Number of zero-energy eigenstates in the PXP model

TL;DR

This paper establishes tight lower bounds on the number of zero-energy eigenstates in the PXP model, enhancing understanding of quantum many-body scars with rigorous, assumption-free derivations across various boundary and symmetry sectors.

Contribution

It provides the first assumption-free, tight lower bounds on zero-energy states in the PXP model for different boundary conditions and symmetry sectors.

Findings

Lower bounds are tight with numerical results.

Bounds are valid for open and periodic boundary conditions.

Separate bounds are derived for different symmetry sectors.

Abstract

The PXP model is paradigmatic in the field of quantum many-body scars.

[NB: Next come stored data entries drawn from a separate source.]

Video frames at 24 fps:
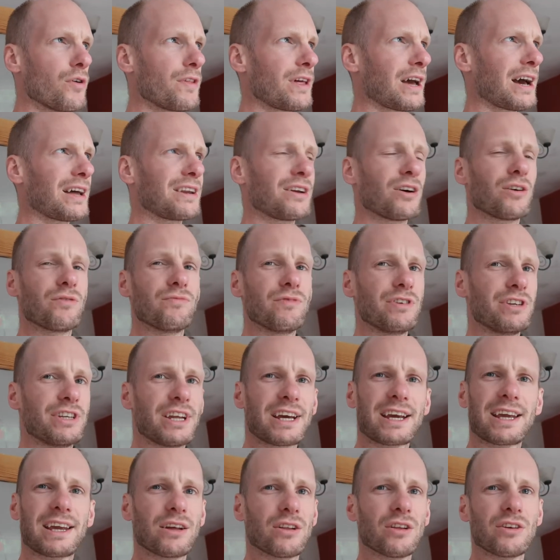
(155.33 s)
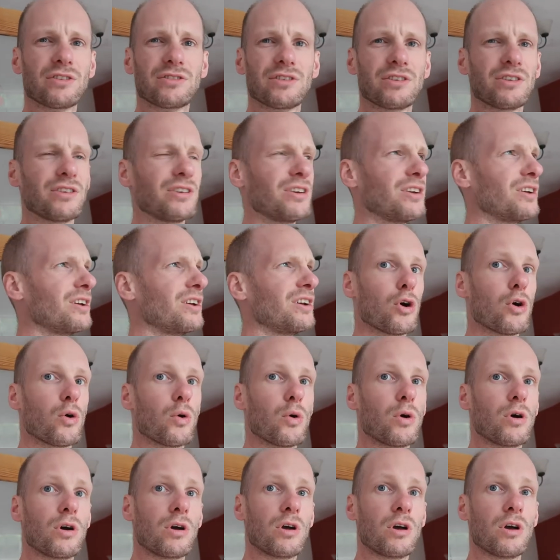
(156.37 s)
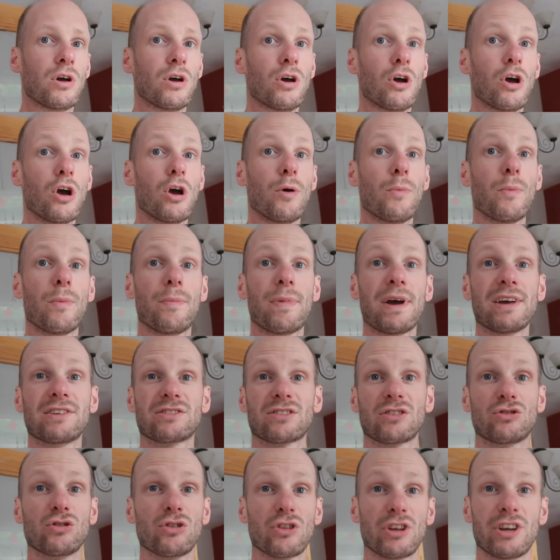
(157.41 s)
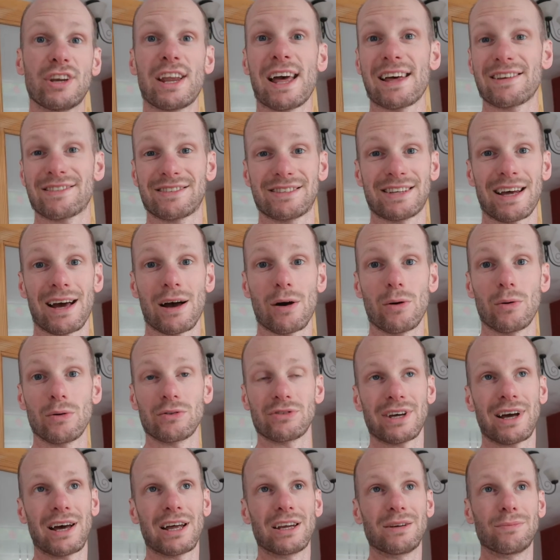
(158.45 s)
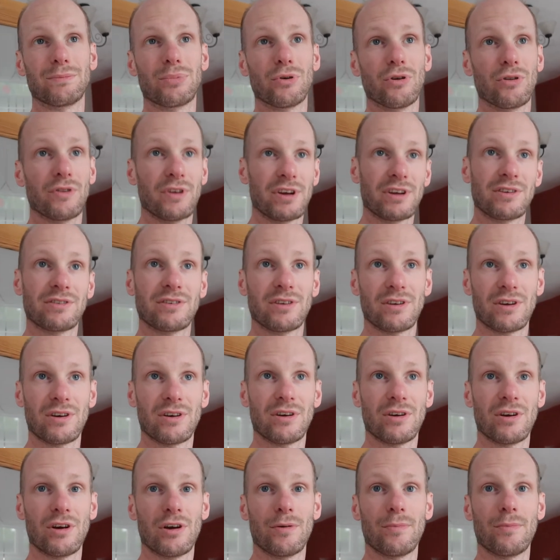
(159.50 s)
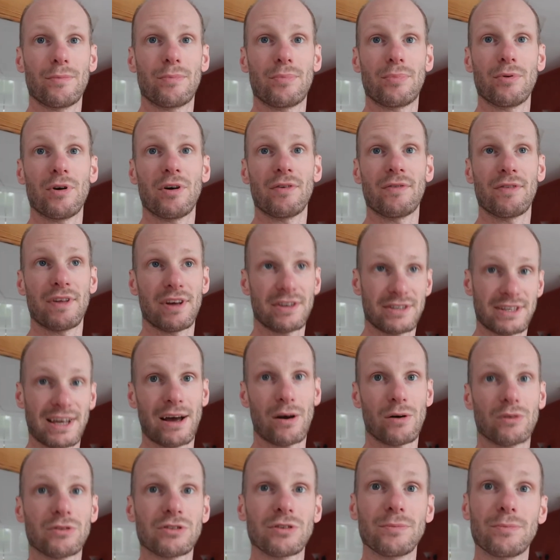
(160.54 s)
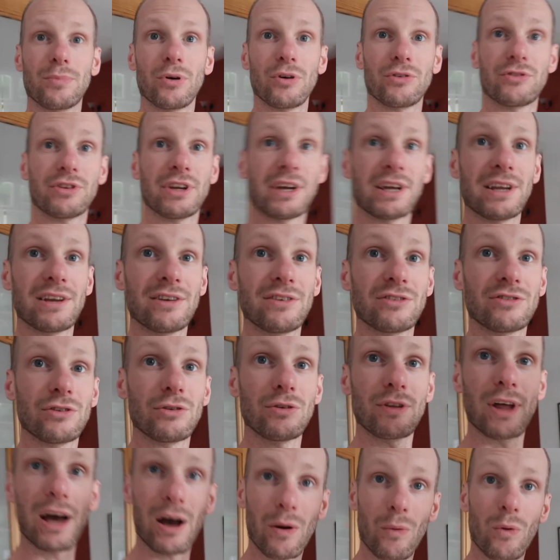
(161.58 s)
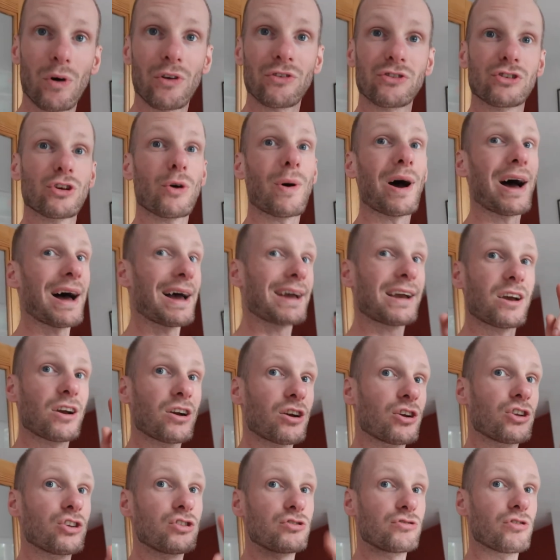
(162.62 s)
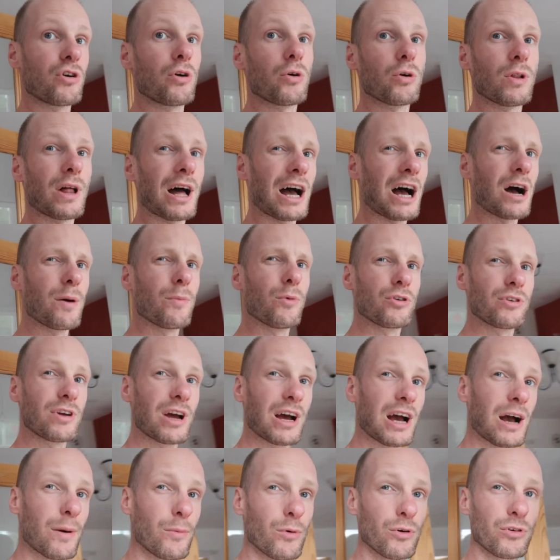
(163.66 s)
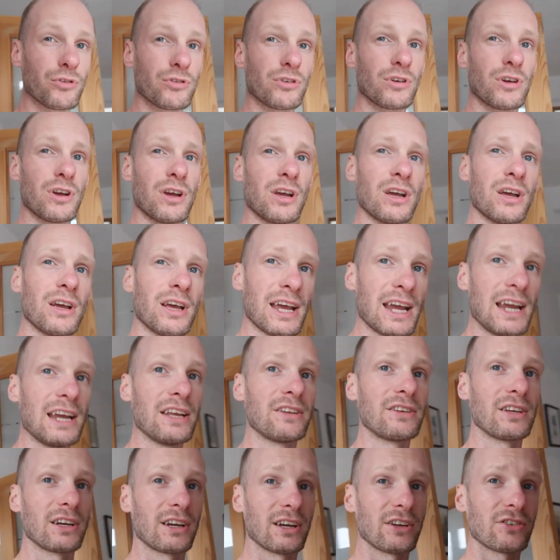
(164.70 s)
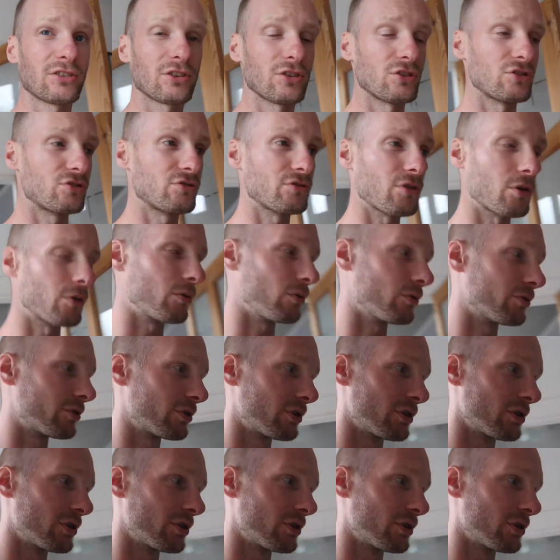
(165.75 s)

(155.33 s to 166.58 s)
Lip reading: They had it on ridiculous, and so basically took the Nest out and put this of this house and put it into that one, so I can control how much heating is controlled.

This model has a number of zero-energy eigenstates that is exponentially large in system size. Lower bounds on the number of zero-energy eigenstates are obtained for both open and periodic (zero and $\pi$-momentum sectors) boundary conditions. These bounds are found to be tight up to system sizes accessible by numerical exact diagonalization, and can be expected to be tight in general. In addition to previous results, separate lower bounds are obtained for the spatial inversion-symmetric and inversion-antisymmetric symmetry sectors. Furthermore, the derivations improve on previous ones as these are free of assumptions.